Domingo, 21 de agosto de 2016 | Hoy
TEATRO › EL CICLO MENDELBAUM (100% MUSICAL), DE SEBASTIAN KIRSZNER
La nueva puesta del joven director le hace honor al subtítulo, en tanto todo tiene un tiempo justo y un lugar preciso.
Por Paula Sabatés
El de Sebastián Kirszner es un “teatro de colección”. No quedaba duda sobre eso y sin embargo nació El ciclo Mendelbaum, su último trabajo, que pareciera haber llegado para reforzarlo. Todas sus piezas son únicas y a la vez un todo que entra en juego con las demás. Todas tienen rasgos identificables como los de aquellas obras de arte sin firma a las que igual se puede reconocer. También poseen la autonomía suficiente para exhibirse por separado así como la versatilidad para funcionar en serie, por “períodos”, por “etapas” o por oposición. Lo que ha logrado, en definitiva, el director, es un sello. No sólo un estilo sino una concepción. Y si el teatro en general es un museo de nostalgia, repleto de habitaciones que se llenan por instantes de obras y luego se vacían frente a la imposibilidad de retenerlas, de inmortalizar su fugacidad, el del joven director al menos ha alcanzado el mérito de entrar en la lista de los que alguna vez tendrán un “clásico”, porque ya tienen lo que se necesita para que eso sea posible: una indiscutible voz como autor.
Estrenada recientemente en (La Pausa) Teatral, espacio que el director inauguró el año pasado, la obra es algo así como la que en ese museo se exhibiría en lo más alto y con marco extra dorado, escoltando a las demás. No es que sea “mejor” que las anteriores sino que de algún modo las contiene, haciendo una síntesis perfecta de sus colores, sus temas y sus procedimientos. El ciclo Mendelbaum es, como reza el subtítulo, “100% musical”, algo con lo que Kirszner coqueteaba desde siempre (una de sus anteriores piezas era “casi un musical”). Y lo es no sólo en el aspecto formal (el de tener un director musical, composiciones y coreografías y una organicidad y coherencia entre texto hablado y cantado) sino también en uno más simbólico. Porque todo en la obra funciona como una partitura: todo tiene un tiempo justo y un lugar preciso.
La obra narra algunos episodios relacionados con la vida de los Mendelbaum, una familia judía que desde que los hijos crecieron sólo se reúne cuando hay que velar a los padres. Salvo por algunos flashbacks, la acción escrita por Kirszner se remite a esos momentos de encuentro, en los que las diferencias entre el hermano del medio y el menor –los dos que se quedaron a vivir en la ciudad– afloran como afloran los saqueos, el corralito, la crisis del modelo neoliberal y el descontrol policial. Sólo al mayor del clan que hace años vive en al campo parece no importarle si el que depositó dólares recibirá dólares o si la casa de sus padres es lo suficientemente valiosa como para dividirla por tres. Su atención pasa por su hijo, que hasta el primer velorio nunca conoció a sus abuelos, tíos y prima y que guarda con ellos una pequeña gran diferencia existencial: es un toro.

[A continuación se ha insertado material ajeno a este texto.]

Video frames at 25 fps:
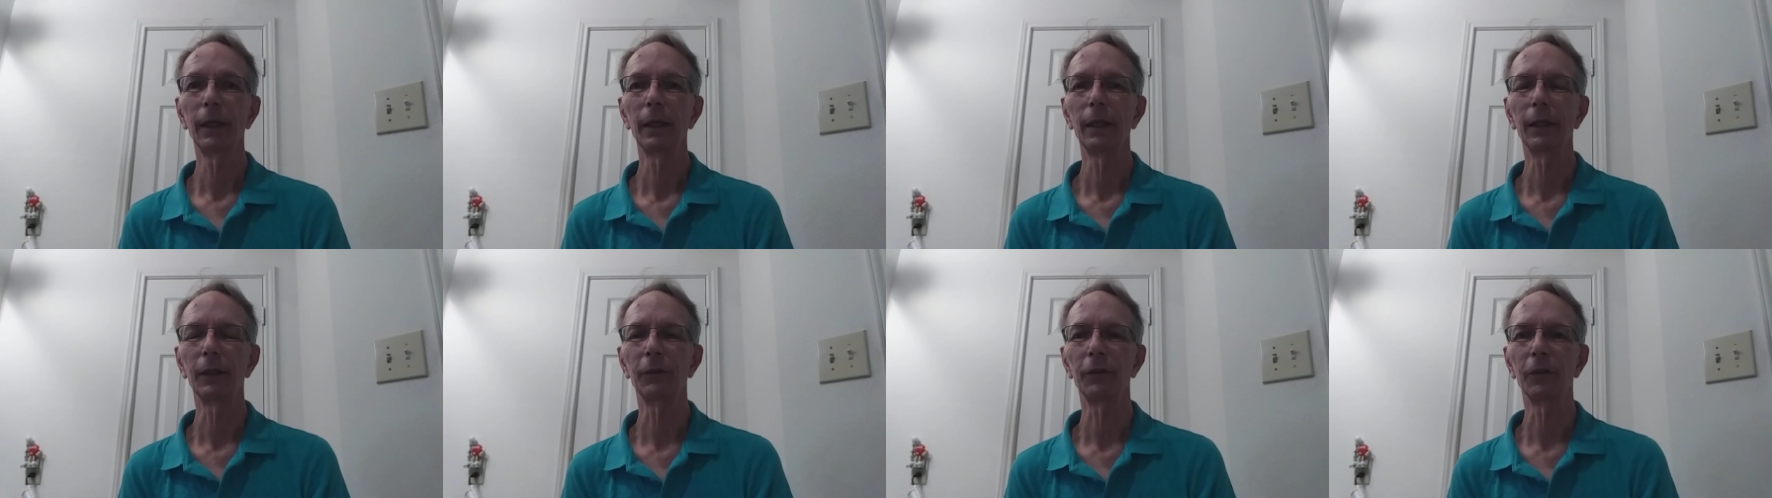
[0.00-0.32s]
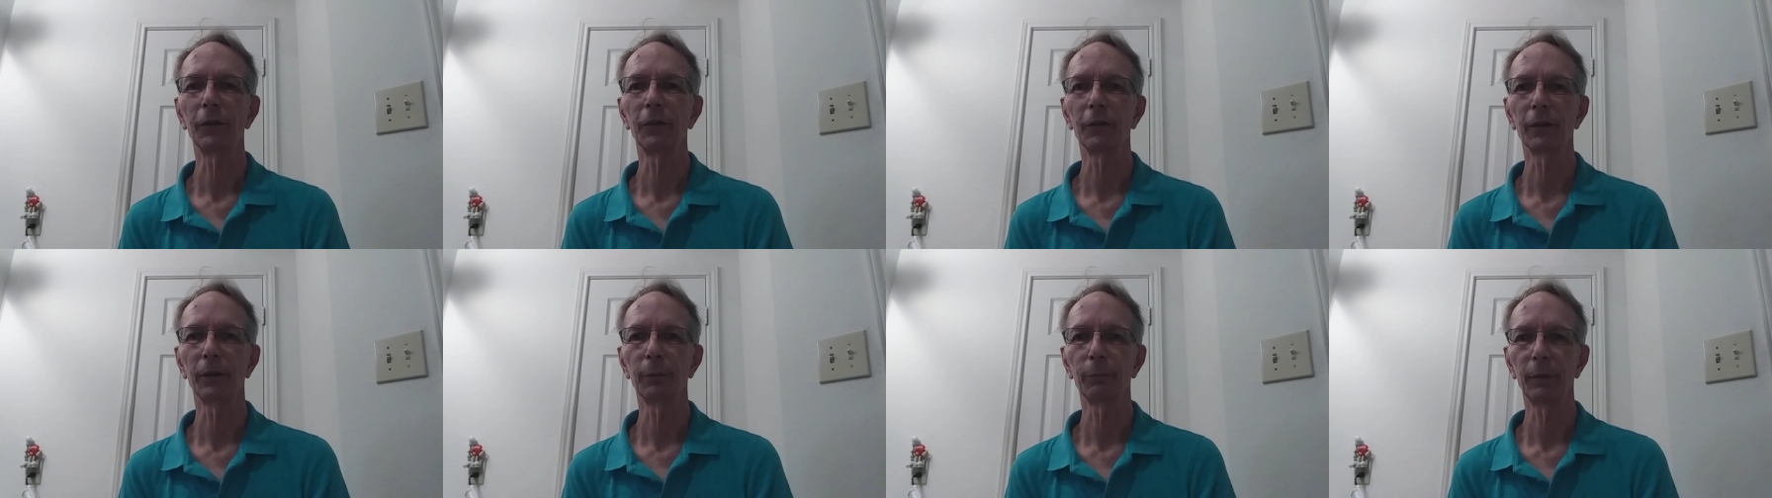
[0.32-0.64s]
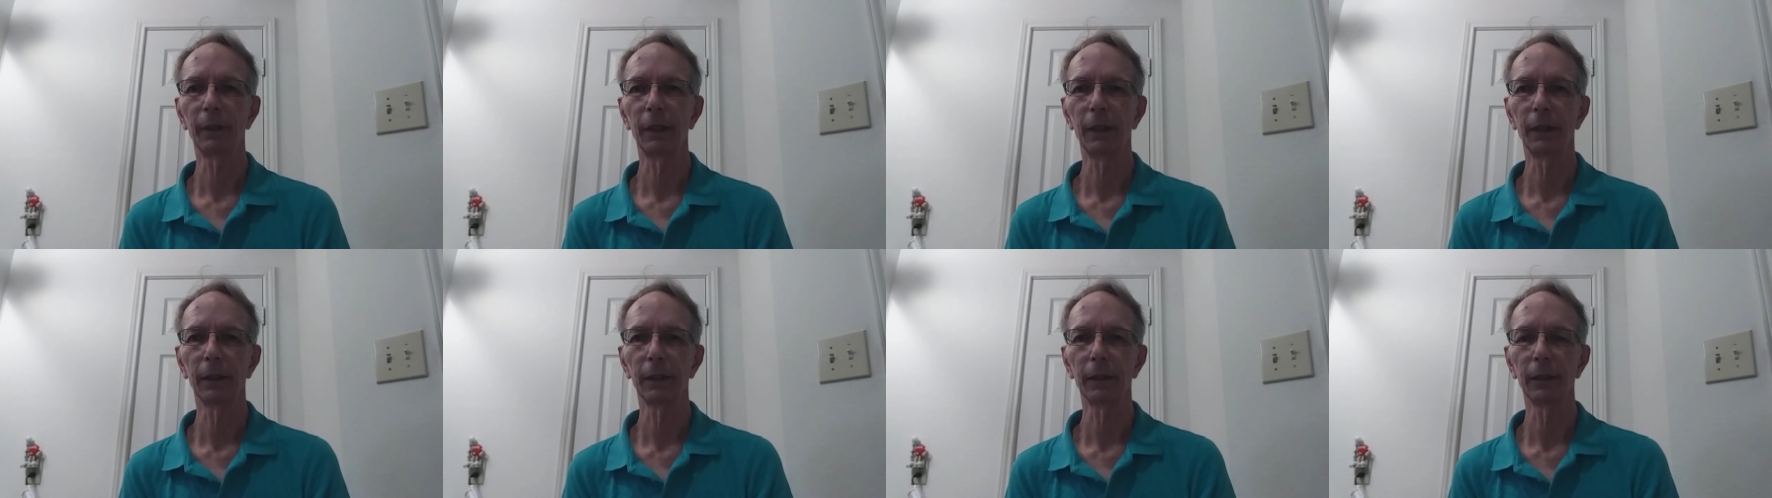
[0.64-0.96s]
it says I'm
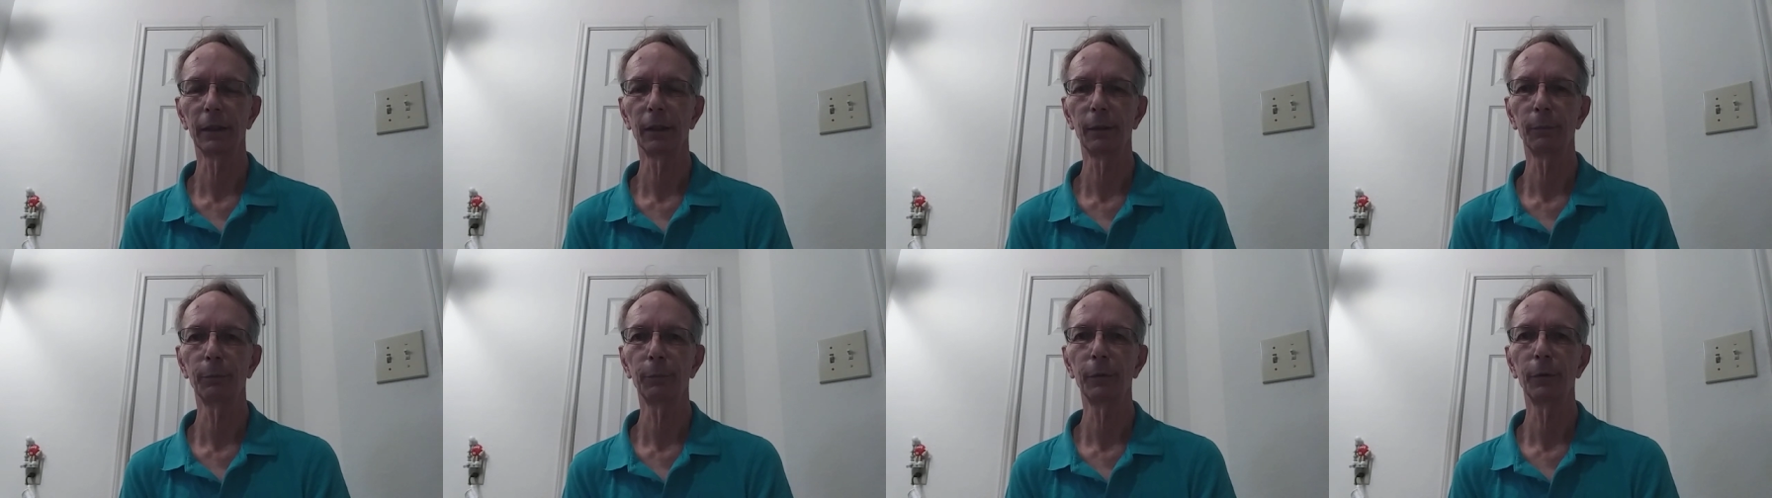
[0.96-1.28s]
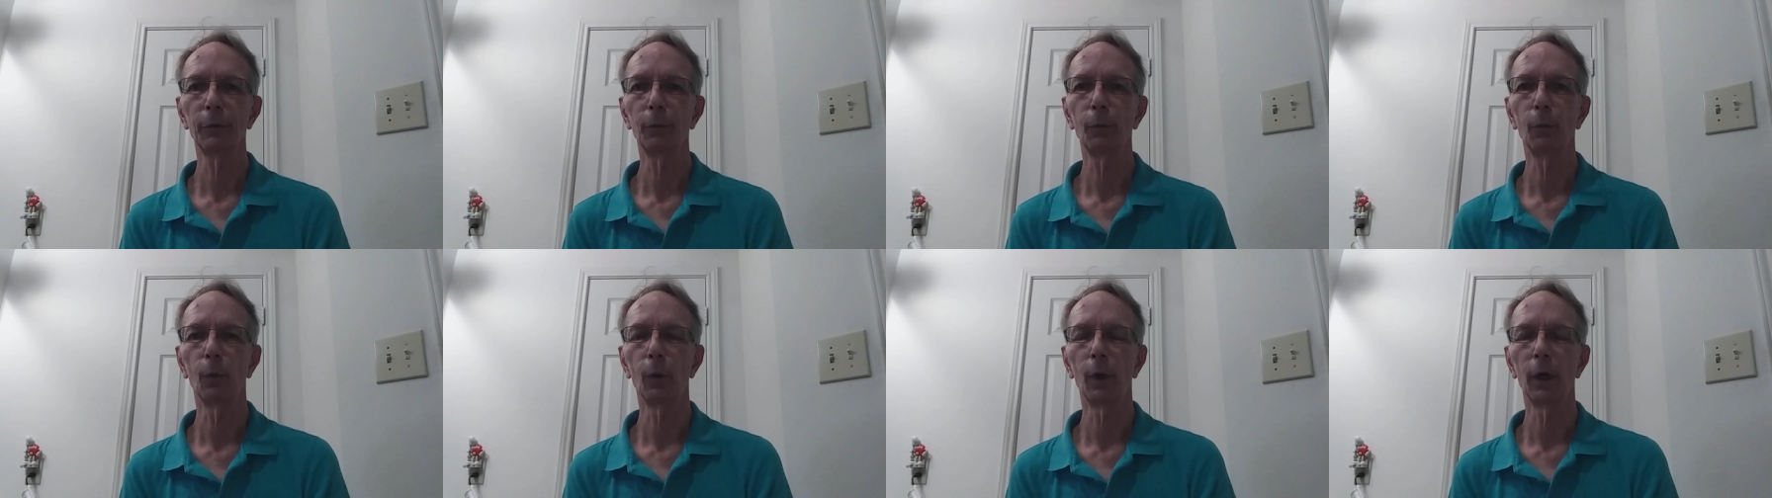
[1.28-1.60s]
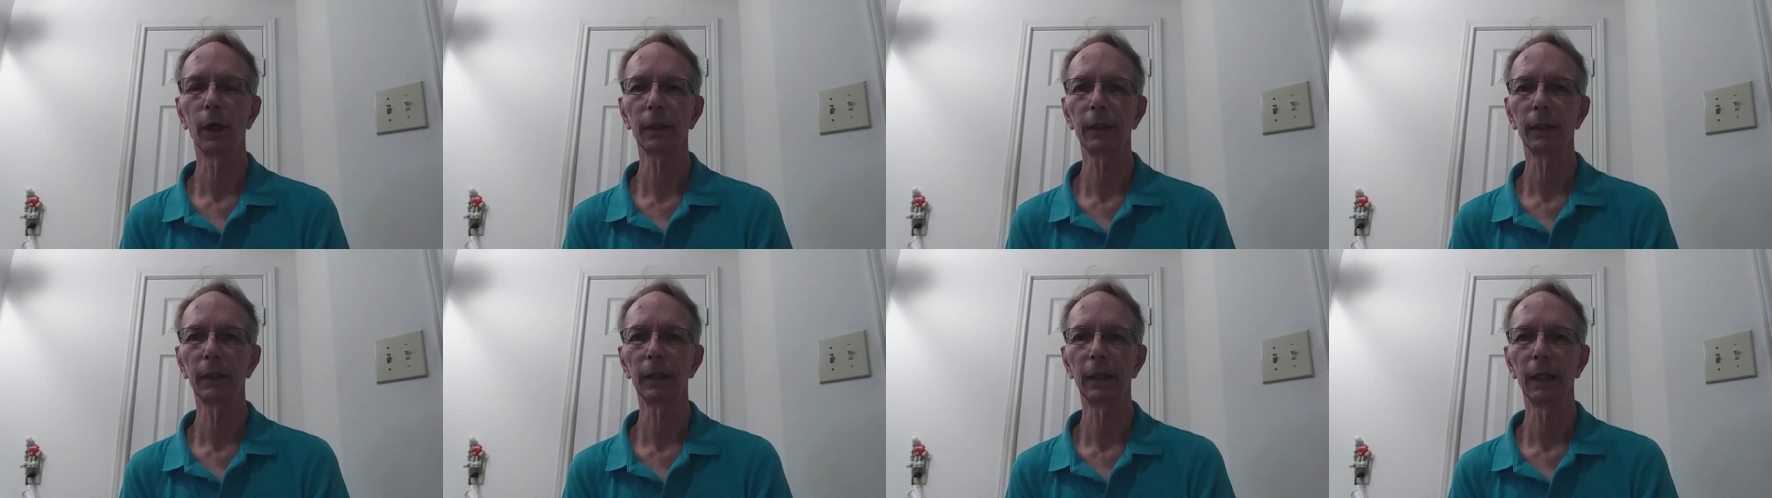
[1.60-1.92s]
getting up,
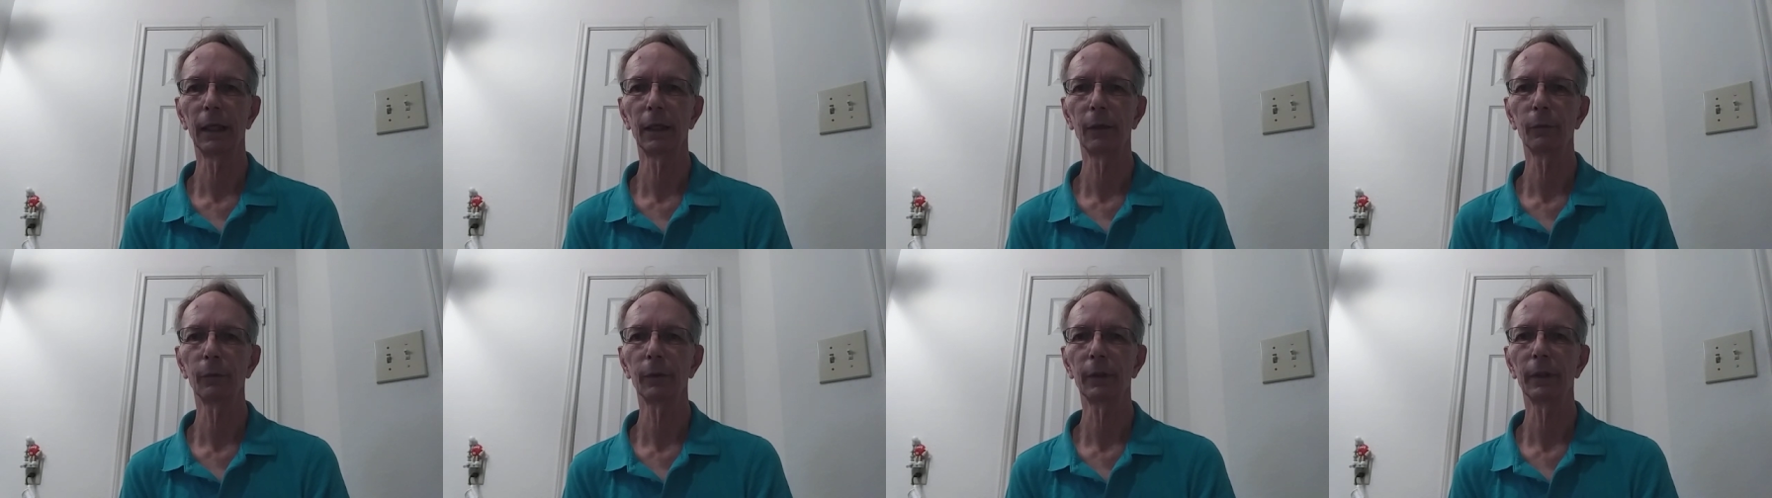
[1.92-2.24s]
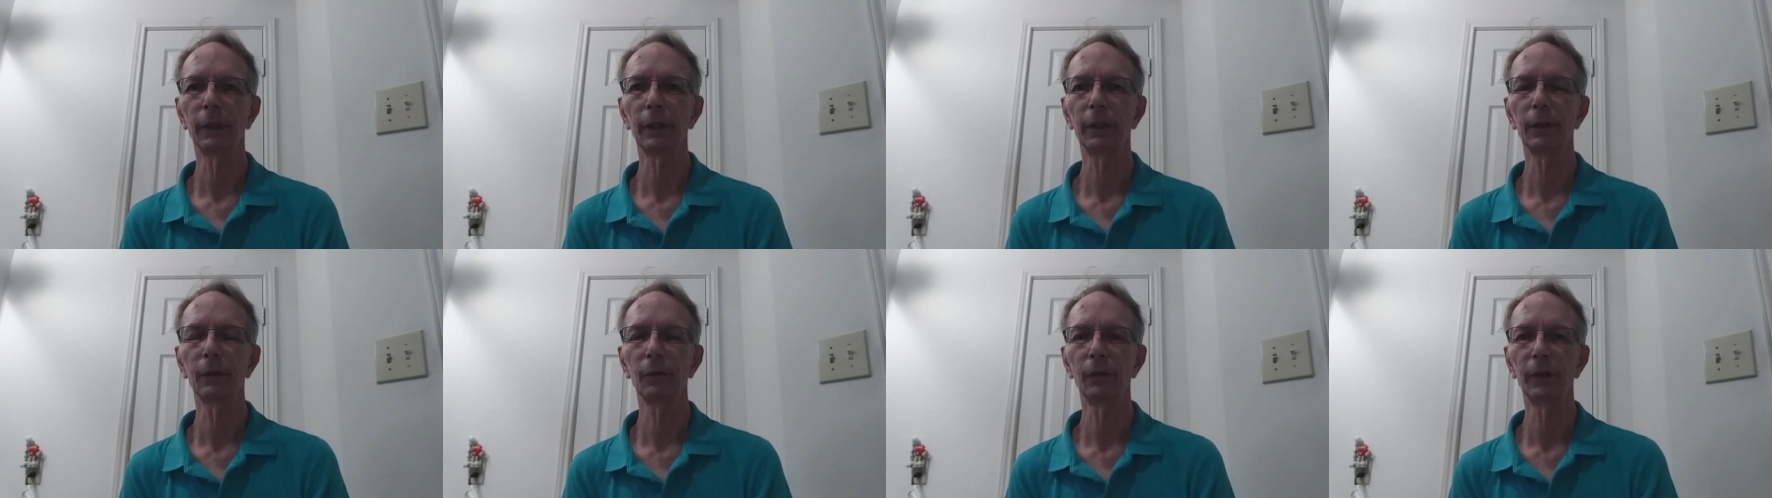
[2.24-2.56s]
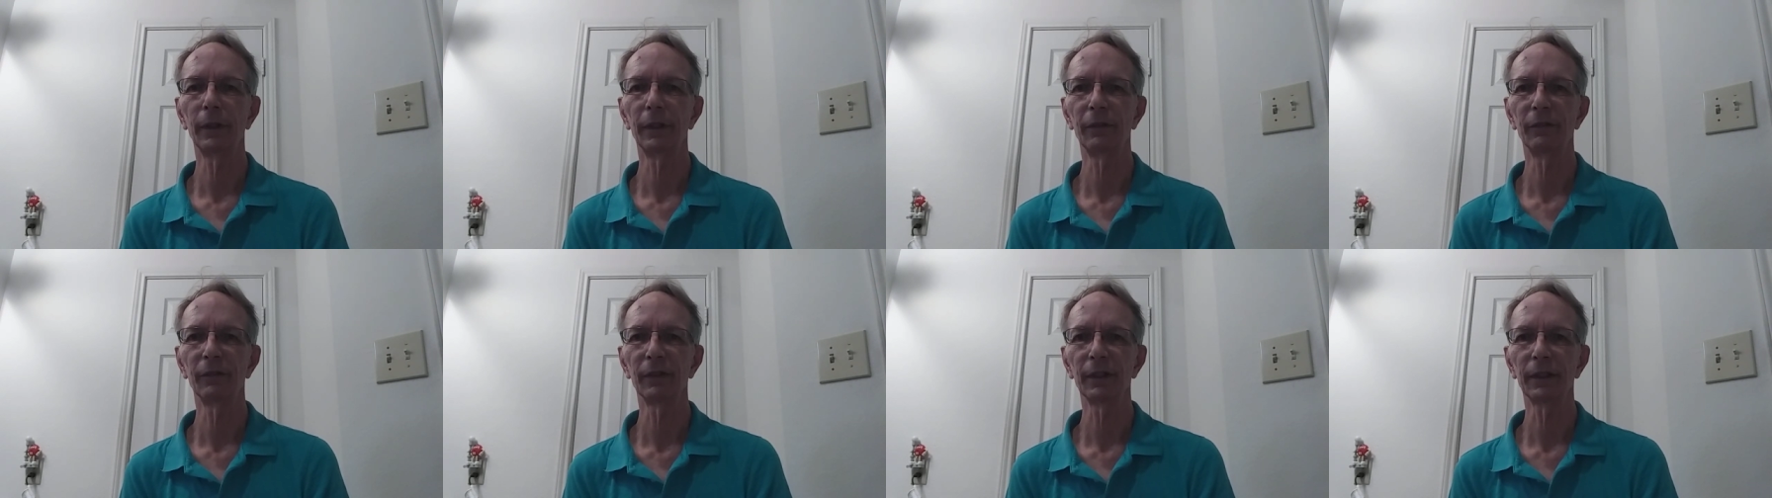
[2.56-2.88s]
walking out, and
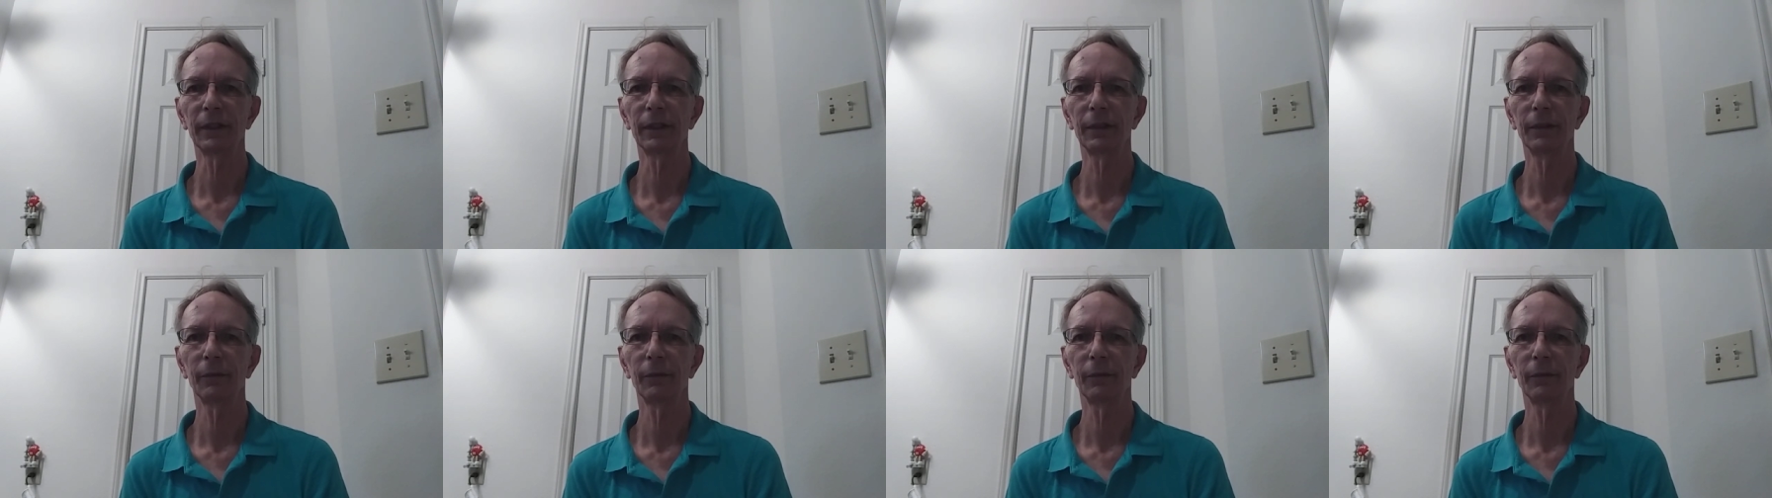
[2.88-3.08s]
leaving.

A diferencia de las piezas inmediatamente anteriores del director (El casting; Rats, casi un musical y Azulejos amarillos, esta última escrita por Ricardo Dubatti), en estaKirszner no despunta su obsesión por la meta teatralidad, es decir, por preguntarse por el teatro desde el teatro mismo. Pero eso no significa que abandone la idea de identidad, porque incluso esa es la cuestión central de esa consolidada voz que ha ganado como autor. Porque con la cuestión del linaje, el judaísmo y la verdad sobre el antropomorfismo (Matías, el toro, es paradójicamente el integrante menos “animal” de la familia), el autor reafirma esa búsqueda y la potencia, haciendo de la obra una profunda pregunta por el ser.
Como en todos sus trabajos pasados, eso sí, Kirszner apuesta a lo fundamental e incuestionable del teatro: el actor. A los maravillosos Augusto Ghirardelli, Daniel Ibarra y Eduardo Lázaro, que ya vienen trabajando con él, el director sumó a Mariela Rey (también vestuarista), Mauro González, Ignacio Goya, Magui Figueroa, Julieta Puleo, Luis de Almeida, Belén López Marco y Sebastián Marino, que hacen un trabajo fantástico encarnando a los Mandelbaum. Lo único que lamenta el espectador es el espacio algo reducido de la sala, que por momentos limita las posibilidades de movimiento y despliegue de este grupo de intérpretes y bailarines. Quizás ahí está la investigación (inconsciente) de la obra sobre el teatro: sobre la eterna cuestión de la producción.